Bright Idea: Restaurant Apprenticeship Programs Cook Up Pride and Employment for Youth
As executive director of Worth Our Weight, a nonprofit culinary arts apprenticeship program in Santa Rosa, CA, Evelyn Cheatham has taught over 100 at-risk young people the skills to cook and manage a restaurant. Youth in the program plunge right in to the food service world. In addition to taking cooking classes and doing skills-building exercises, they cook and serve meals to paying customers every day at Café WOW.
That immersion has led to more than a job for at least one graduate. Last fall, an alumnus of the 7-year-old program invited Cheatham her to bring WOW’s current class of thirteen apprentices to visit the restaurant he now owns.
Gainful employment is an important part of any young person’s path to self-sufficiency, and the restaurant industry is particularly well suited to youth who lack skills and experience but are willing to learn. By providing opportunities to learn the trade, apprenticeship programs like Cheatham’s help youth gain a perennially in-demand skill set that also has relevance to life outside the kitchen.
“We teach life skills, skills you need to cope with every job,” says Luis Arocha, executive director of Café Hope, a New Orleans lunch spot staffed entirely by at-risk young people. “The program teaches work ethic, being tenacious, not letting anyone hold you down, having hope for yourself and pride in what you do.”
Demanding a Commitment—and Repaying It
Arocha’s staff look for young people who are ready to work long hours in a job where there’s always something to do and more skills to learn. In return, he says, “We let these kids know that we care about them and will do anything to help them. For a lot of them, it’s the first time they’ve heard that.”
Café Hope, which is run by Catholic Charities Archdiocese of New Orleans, accepts about half a dozen older teens and young adults into its seven-week training program. Youth work 8:30 to 4 every day at the restaurant. In addition, they work toward a food safety certification, which is valuable for potential restaurant employment, and they learn about resumes and job interviews.
Worth Our Weight participants commit for a year, during which they work a four-day week arranged around their school schedules. The apprentices at Café WOW also cater several events a month and operate a food truck donated by Food Network host Guy Fieri.
Youth at both programs learn a host of skills, from kitchen management and regional and seasonal cooking to teamwork and time management.
“Culinary skills are the foundation but everything gets taught around that: math, money management and managing of people,” says Cheatham.

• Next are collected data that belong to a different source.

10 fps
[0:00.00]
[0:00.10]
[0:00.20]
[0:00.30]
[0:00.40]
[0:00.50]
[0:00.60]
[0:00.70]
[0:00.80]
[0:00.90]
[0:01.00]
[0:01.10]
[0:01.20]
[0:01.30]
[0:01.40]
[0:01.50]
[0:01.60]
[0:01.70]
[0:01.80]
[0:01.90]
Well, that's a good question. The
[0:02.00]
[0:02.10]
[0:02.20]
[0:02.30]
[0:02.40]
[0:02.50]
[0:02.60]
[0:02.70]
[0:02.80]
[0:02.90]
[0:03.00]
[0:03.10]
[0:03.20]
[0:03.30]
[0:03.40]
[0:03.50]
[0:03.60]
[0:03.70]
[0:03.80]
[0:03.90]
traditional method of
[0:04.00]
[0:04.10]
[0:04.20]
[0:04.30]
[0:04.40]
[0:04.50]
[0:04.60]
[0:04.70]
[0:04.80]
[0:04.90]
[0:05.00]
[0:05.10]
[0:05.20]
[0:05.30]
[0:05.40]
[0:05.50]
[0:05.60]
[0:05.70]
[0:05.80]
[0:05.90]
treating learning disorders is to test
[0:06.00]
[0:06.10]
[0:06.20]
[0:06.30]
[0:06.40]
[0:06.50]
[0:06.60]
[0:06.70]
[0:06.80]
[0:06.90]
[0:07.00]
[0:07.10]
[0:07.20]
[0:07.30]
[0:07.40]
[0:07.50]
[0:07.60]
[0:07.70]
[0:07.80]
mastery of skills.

Cheatham says her board members and volunteers recruit youth for the program from high schools, local human service offices, and juvenile justice agencies. Arocha’s youth are often referred by graduates of the program, the café’s customers and probation officers.

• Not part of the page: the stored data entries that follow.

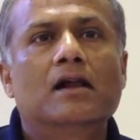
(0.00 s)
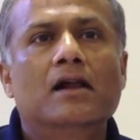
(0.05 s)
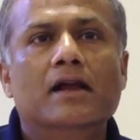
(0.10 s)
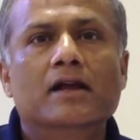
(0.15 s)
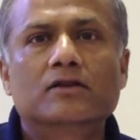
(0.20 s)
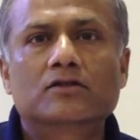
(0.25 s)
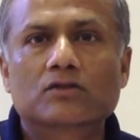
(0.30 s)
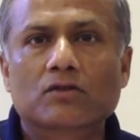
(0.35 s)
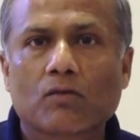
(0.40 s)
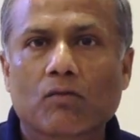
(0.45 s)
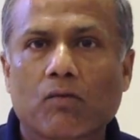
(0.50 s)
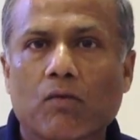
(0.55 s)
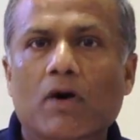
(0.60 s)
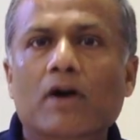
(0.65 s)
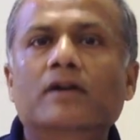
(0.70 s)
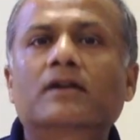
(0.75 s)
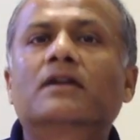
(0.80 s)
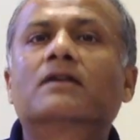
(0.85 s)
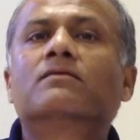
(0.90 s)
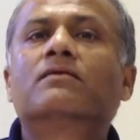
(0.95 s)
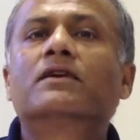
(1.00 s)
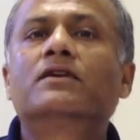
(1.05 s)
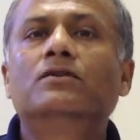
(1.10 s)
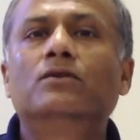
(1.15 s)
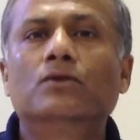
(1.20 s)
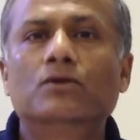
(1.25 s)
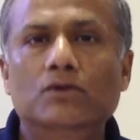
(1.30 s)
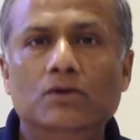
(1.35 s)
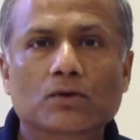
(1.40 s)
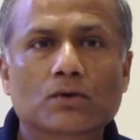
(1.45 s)
It's whatever
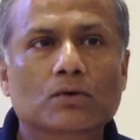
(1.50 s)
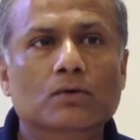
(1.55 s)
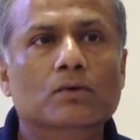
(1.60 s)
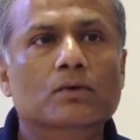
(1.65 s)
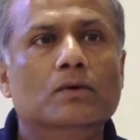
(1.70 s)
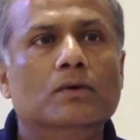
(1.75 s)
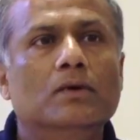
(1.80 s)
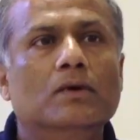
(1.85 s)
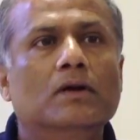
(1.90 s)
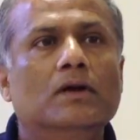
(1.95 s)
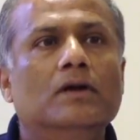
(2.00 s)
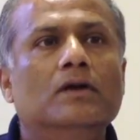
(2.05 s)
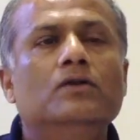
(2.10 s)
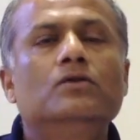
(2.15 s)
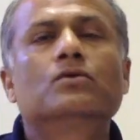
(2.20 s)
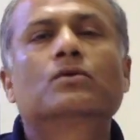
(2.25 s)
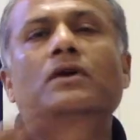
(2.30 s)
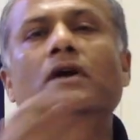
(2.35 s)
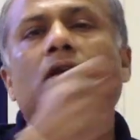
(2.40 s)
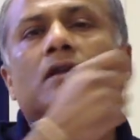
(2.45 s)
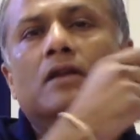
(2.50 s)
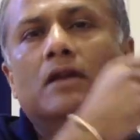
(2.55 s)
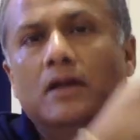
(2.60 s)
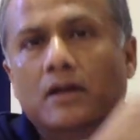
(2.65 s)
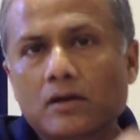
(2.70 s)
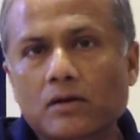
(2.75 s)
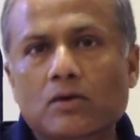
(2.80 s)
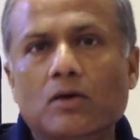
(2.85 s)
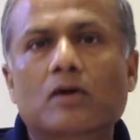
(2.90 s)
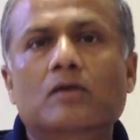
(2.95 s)
you do, you can
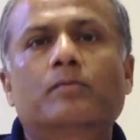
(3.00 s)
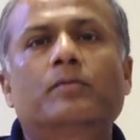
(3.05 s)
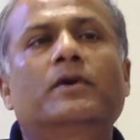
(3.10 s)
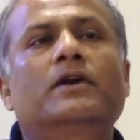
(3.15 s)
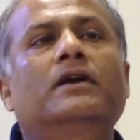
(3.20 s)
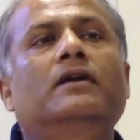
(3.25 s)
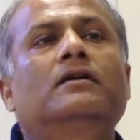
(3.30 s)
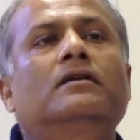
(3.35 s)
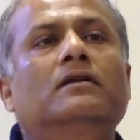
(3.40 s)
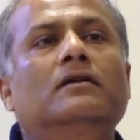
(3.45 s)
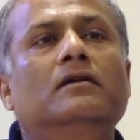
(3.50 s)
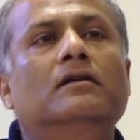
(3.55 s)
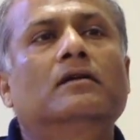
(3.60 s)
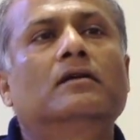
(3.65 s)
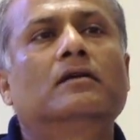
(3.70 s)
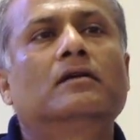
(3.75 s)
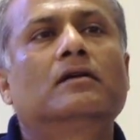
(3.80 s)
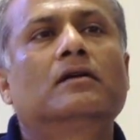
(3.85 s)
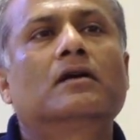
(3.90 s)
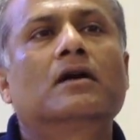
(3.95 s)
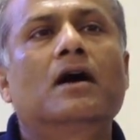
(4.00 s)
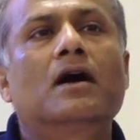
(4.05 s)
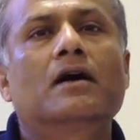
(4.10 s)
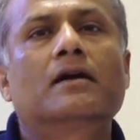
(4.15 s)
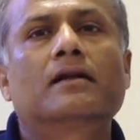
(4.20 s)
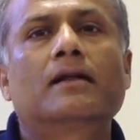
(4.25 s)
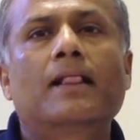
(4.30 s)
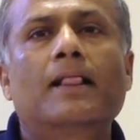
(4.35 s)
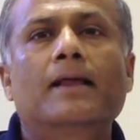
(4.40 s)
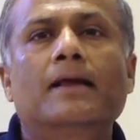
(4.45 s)
incorporate God
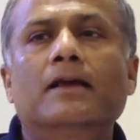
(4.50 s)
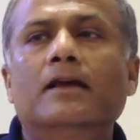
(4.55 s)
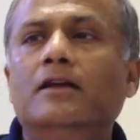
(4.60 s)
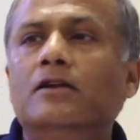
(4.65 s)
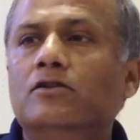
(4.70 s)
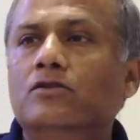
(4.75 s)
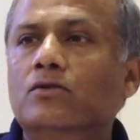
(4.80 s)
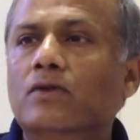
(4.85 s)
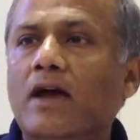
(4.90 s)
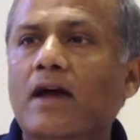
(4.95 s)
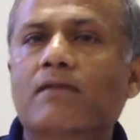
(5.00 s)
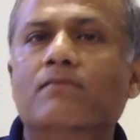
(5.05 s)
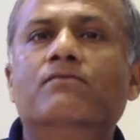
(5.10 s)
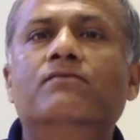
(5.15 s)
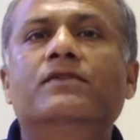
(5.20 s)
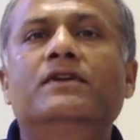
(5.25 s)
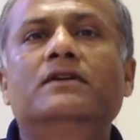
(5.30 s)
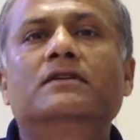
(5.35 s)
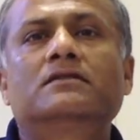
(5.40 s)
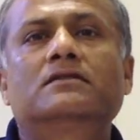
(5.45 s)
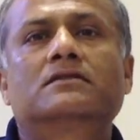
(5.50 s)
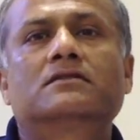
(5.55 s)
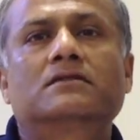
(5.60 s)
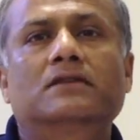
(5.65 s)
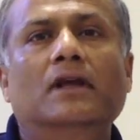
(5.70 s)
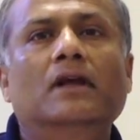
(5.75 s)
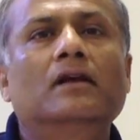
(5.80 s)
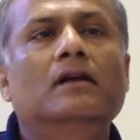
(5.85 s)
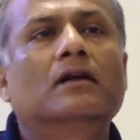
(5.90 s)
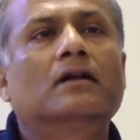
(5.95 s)
into every
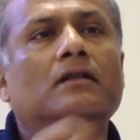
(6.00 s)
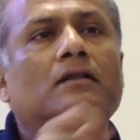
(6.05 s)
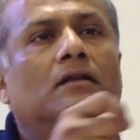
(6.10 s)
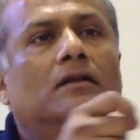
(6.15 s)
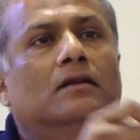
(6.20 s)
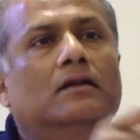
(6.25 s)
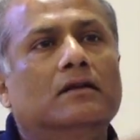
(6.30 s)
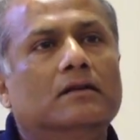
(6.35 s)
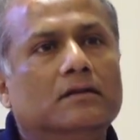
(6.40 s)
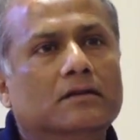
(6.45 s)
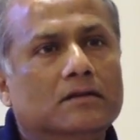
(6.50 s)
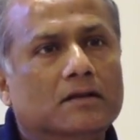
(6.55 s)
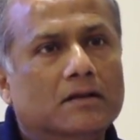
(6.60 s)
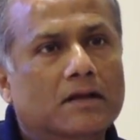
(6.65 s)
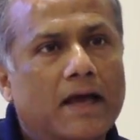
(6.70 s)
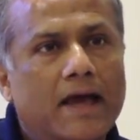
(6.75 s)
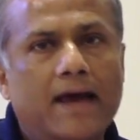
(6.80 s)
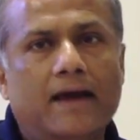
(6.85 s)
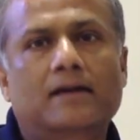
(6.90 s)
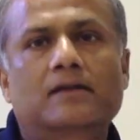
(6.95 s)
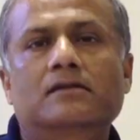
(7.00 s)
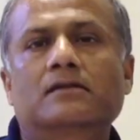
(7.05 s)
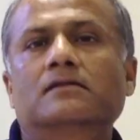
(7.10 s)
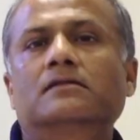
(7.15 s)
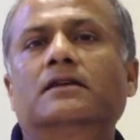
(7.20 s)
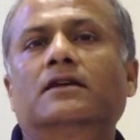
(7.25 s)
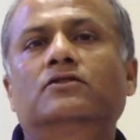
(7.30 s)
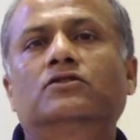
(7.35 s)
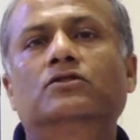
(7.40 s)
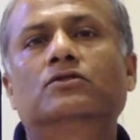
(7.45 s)
single act
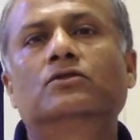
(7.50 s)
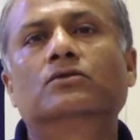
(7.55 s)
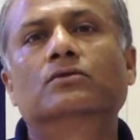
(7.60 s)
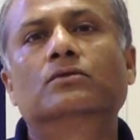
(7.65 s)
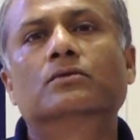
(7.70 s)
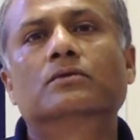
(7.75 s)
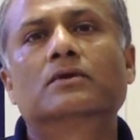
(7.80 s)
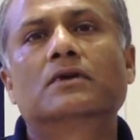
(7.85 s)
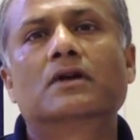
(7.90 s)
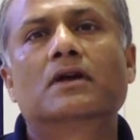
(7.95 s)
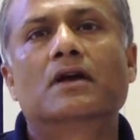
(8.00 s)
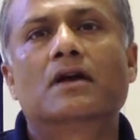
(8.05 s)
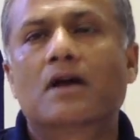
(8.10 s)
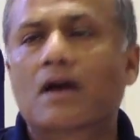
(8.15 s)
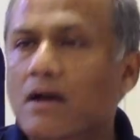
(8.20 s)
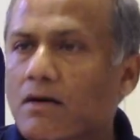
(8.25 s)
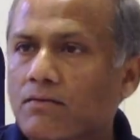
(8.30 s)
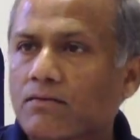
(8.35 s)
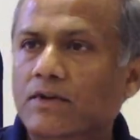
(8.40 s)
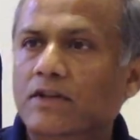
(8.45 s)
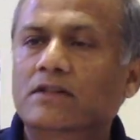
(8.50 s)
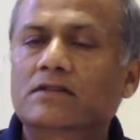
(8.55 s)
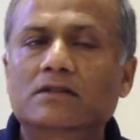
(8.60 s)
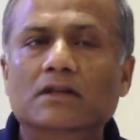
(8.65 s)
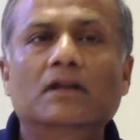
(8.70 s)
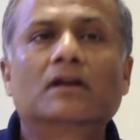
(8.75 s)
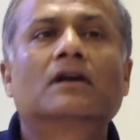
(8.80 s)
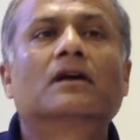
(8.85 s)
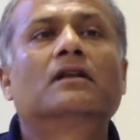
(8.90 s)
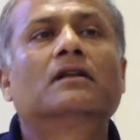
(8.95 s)
that you do, every
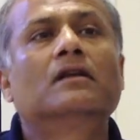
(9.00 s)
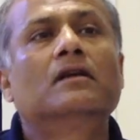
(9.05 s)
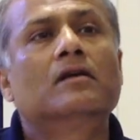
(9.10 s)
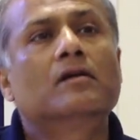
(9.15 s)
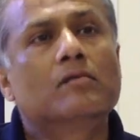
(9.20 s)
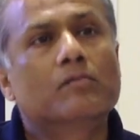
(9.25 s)
single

Café Hope works to place every graduate with an employer, which requires good working relationships with local businesses. Volunteers check with employers to make sure graduates are doing well.
“If they’re at risk of getting fired, we get involved,” says Arocha. “We want them to be successful.”
Cheatham says her program has similar goals. Rather than just making good chefs, her mission is to give at-risk youth a direction in life. “I’m doing something that helps them become a better person,” she says.